Thus, in various ways, by different hands and from different parts of the colonial orchard, the precious fruit was gathered for present or future use.
In some of the plantations the proprietors, those
“Gentlemen of England, who sat at home in ease,”
expecting their stone ships to come in, filled with promised colonial stuff for presents to their children, became tired of waiting, and sold out their large airy bills of lading for very small earthly crowns sterling. In other Colonies the heirs of the original grantees, after spending all their ready means in lawsuits with the hard-working settlers, videlicet, “squatters,” guilty in complainants’ eyes, not only of “disturbing the peace of our lord the King,” but of attempting to appropriate unlawfully a piece of his colonial kingdom, compromised, as other parties have before done, for sums barely sufficient to cover the costs of litigation. In a few instances, suitors to the affections of the coy colonial heiresses, thinking by courtly ways to acquire their landed possessions and the common-law right to govern their persons, were dismissed with good-natured assurances that they should continue to look upon them as friends, but declined any more intimate relationships. In a few other cases still—like those of William Penn, Roger Williams, and Cecil Calvert—the tenants were freely and generously left to manage their civil and political affairs, without suit, let, or hindrance, while individual conscience was erected into a high court of equity, with supreme jurisdiction in things spiritual.

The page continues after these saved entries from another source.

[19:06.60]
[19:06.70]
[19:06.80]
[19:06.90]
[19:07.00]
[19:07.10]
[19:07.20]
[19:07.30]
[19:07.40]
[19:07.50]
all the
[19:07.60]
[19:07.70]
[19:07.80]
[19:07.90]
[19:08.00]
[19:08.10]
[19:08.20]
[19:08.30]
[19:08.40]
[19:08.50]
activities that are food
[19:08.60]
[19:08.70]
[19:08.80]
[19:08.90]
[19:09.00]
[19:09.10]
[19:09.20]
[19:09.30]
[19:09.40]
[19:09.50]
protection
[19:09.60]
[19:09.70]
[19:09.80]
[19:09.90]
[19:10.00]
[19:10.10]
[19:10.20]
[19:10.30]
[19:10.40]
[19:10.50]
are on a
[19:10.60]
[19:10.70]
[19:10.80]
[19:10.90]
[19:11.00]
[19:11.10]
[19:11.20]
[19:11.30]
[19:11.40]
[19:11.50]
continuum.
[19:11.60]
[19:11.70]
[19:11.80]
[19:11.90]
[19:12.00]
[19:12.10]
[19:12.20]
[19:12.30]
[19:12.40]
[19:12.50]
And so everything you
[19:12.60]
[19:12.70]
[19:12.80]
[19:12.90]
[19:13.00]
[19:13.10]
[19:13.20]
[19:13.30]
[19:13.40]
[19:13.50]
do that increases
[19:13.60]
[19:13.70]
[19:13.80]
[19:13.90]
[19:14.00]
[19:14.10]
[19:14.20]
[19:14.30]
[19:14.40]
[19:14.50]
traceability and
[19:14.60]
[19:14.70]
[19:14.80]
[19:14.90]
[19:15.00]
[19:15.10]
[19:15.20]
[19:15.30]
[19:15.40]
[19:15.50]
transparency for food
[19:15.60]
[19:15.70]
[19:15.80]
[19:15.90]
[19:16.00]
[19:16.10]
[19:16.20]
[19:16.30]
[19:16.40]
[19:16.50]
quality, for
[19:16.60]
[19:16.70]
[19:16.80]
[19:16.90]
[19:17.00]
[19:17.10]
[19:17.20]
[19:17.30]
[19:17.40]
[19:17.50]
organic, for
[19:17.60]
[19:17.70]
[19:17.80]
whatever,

Representative government took at first different forms. In some of the settlements legislative grists were put into a mortar and pounded out into a simple, healthy, easily digested, coarse meal. Maryland and Massachusetts set up more luxurious mills, provided with double runs of stone,—an upper and lower one, which was supposed to grind out a finer kind of legislative flour. The brand, we need scarcely add, is now the popular American one, and is being, in limited amounts, exported for foreign use.
In some of these establishments “bolts” were now and then introduced, by some bran-new representative miller, and expectations were immediately held out to the anxious customers of better flour, and of a whiter color,—expectations, we regret to add, that rarely came to anything except increased fatness to the miller’s live stock, always grunting and grubbing around the mill doors.

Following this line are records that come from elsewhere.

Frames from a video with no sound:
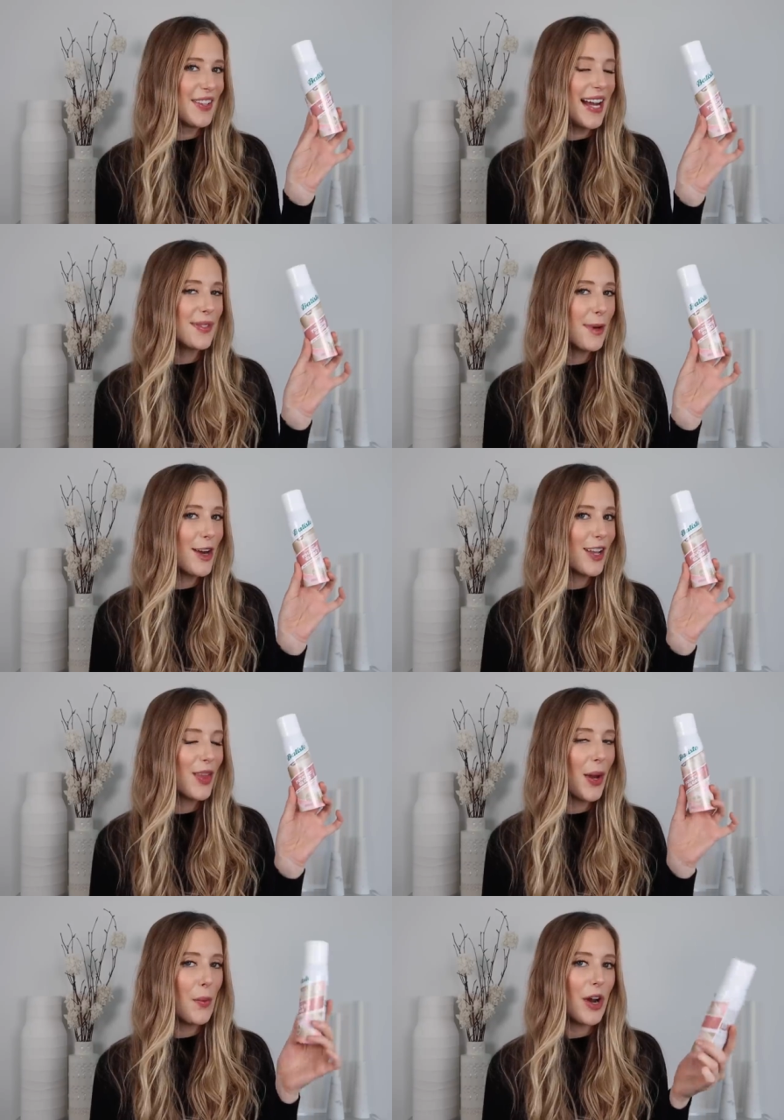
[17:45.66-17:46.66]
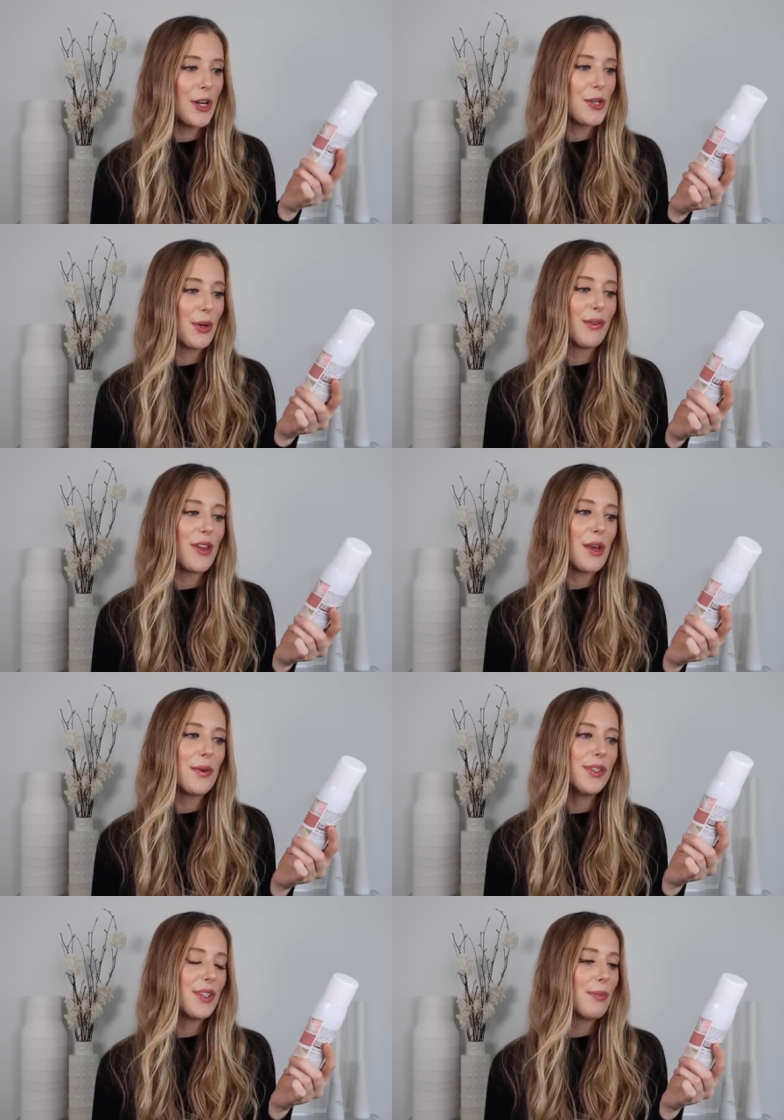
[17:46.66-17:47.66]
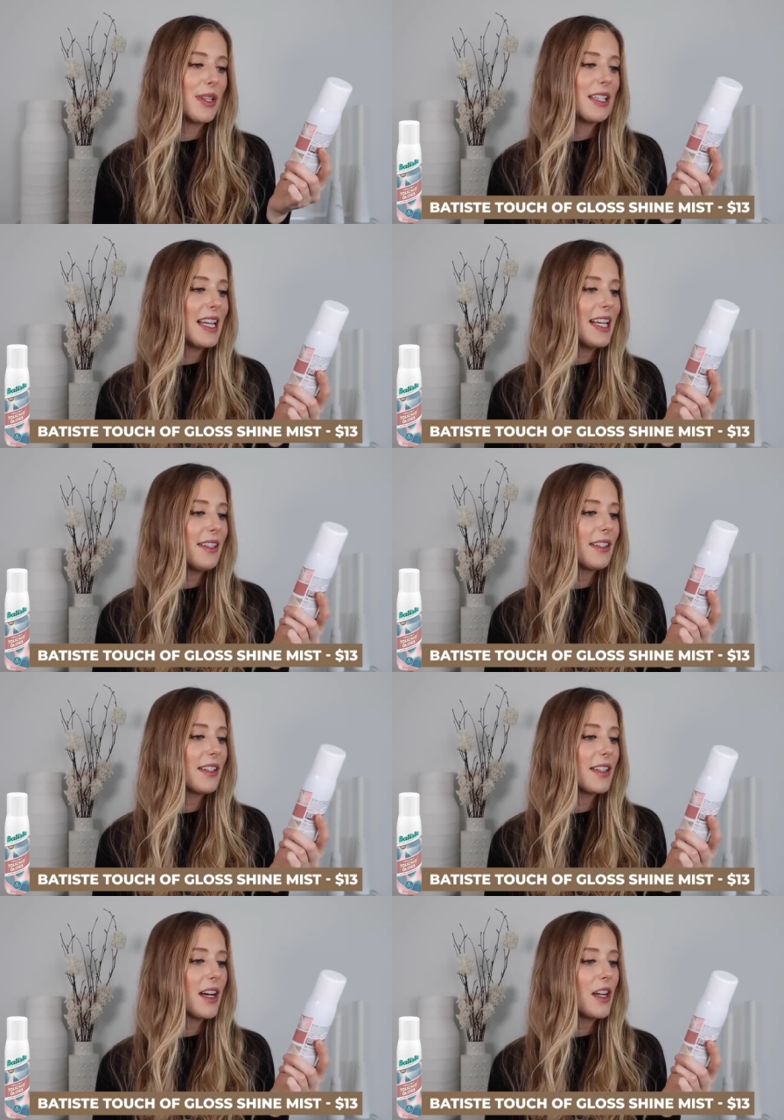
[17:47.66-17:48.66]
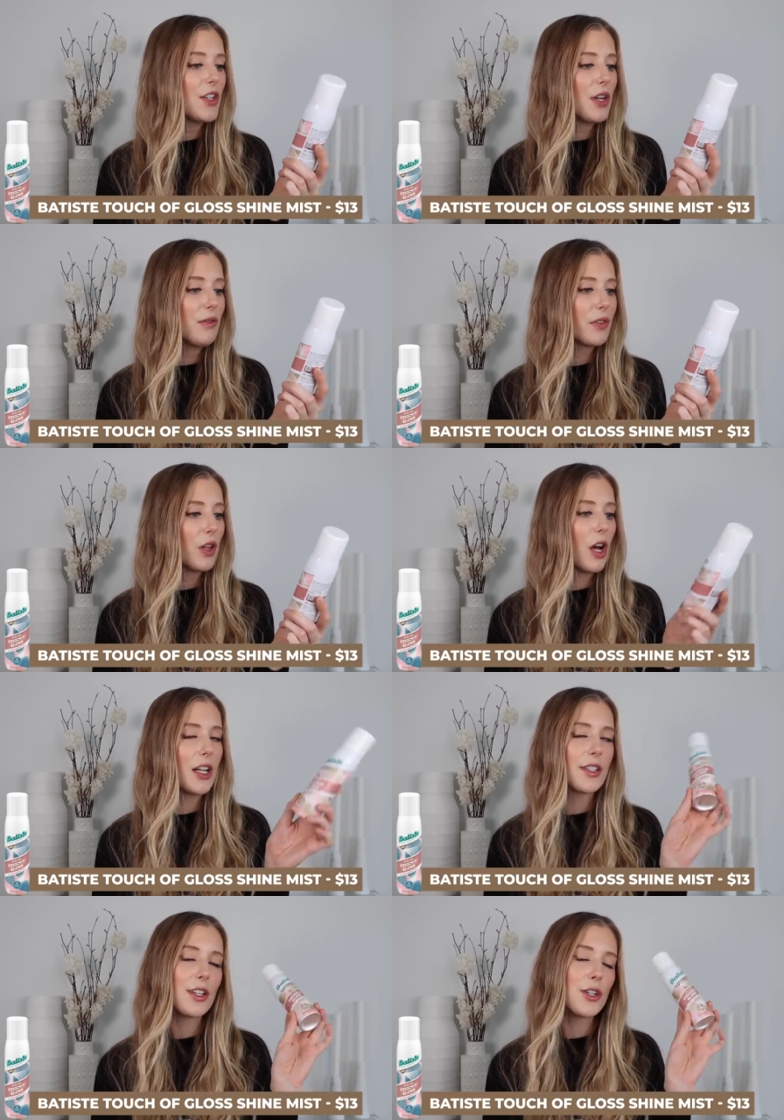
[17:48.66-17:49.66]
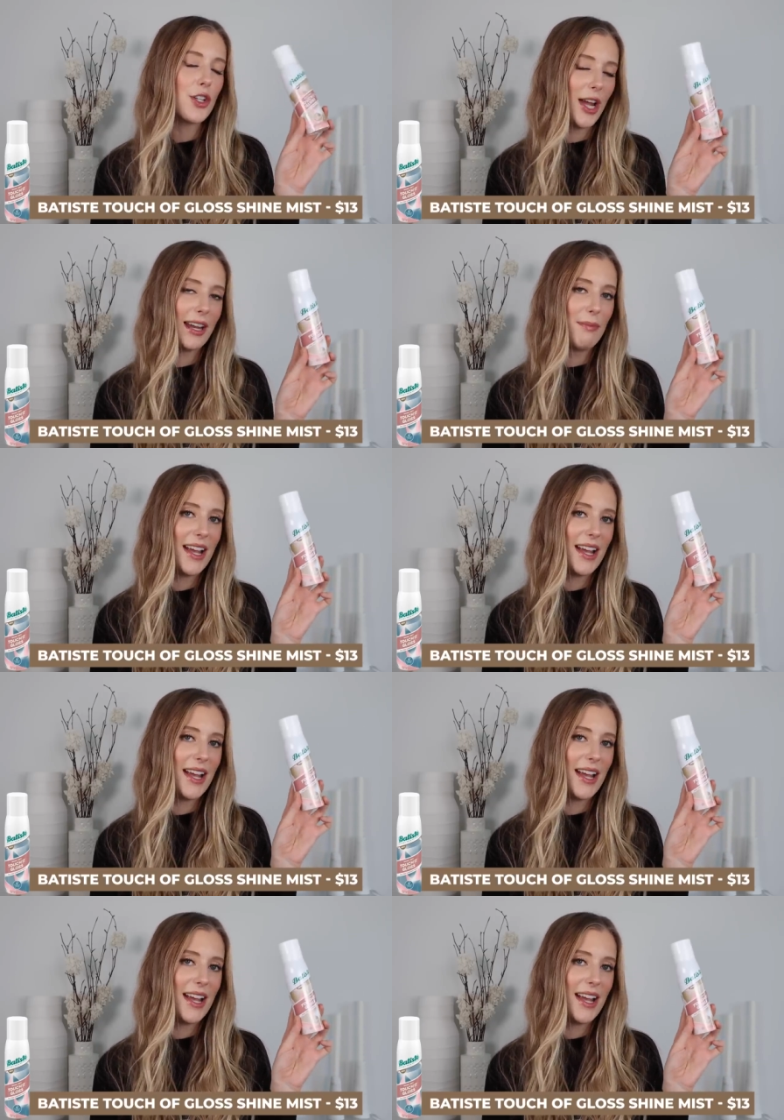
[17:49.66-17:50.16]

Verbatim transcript: the last product that I wanted to review is the Batiste Touch of Gloss Shine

Woman’s rights, too, thus early took root, sprouting out like young shoots from the old rotting stumps of a decaying civilization. Anne Hutchinson,—not Dickinson,—grieved in soul by the exclusion of her sex from the right to discuss and criticise, at the weekly meeting of the congregation, the last Sunday’s discourse,—a right now practised all over the world,—created by her fiery eloquence such a blaze in Massachusetts, that she soon made the Colony too hot for her. Sir Harry Vane, strange to say, did not turn the way that the wind blew; but, although a governor and a baronet, veered against the current of hot air. Let reformers pluck from these pages a fragrant leaf pressed and preserved for their reading when faint. It was from this little seed capsule, enwrapping a precious life, warmed by the heat of a woman’s mind, there sprang up in a few years that beautiful flower of spiritual liberty that now sends its rippling odor from sea to sea.
Woman’s Rights in 1637.
(p. 158)
Thus in all high places of political power there was a general thaw of royal prerogative and proprietarial claim; and popular rights trickled down upon the plain below. Galileo, in 1633, was condemned for asserting that the earth was a confirmed revolutionist; yet even fifty years after there might have been wafted back over his tomb on the Arno, from the shores of the James, the Susquehanna, and even from the Merrimack, a wind-gram, iterating his own protesting words, “E pur il se muove.”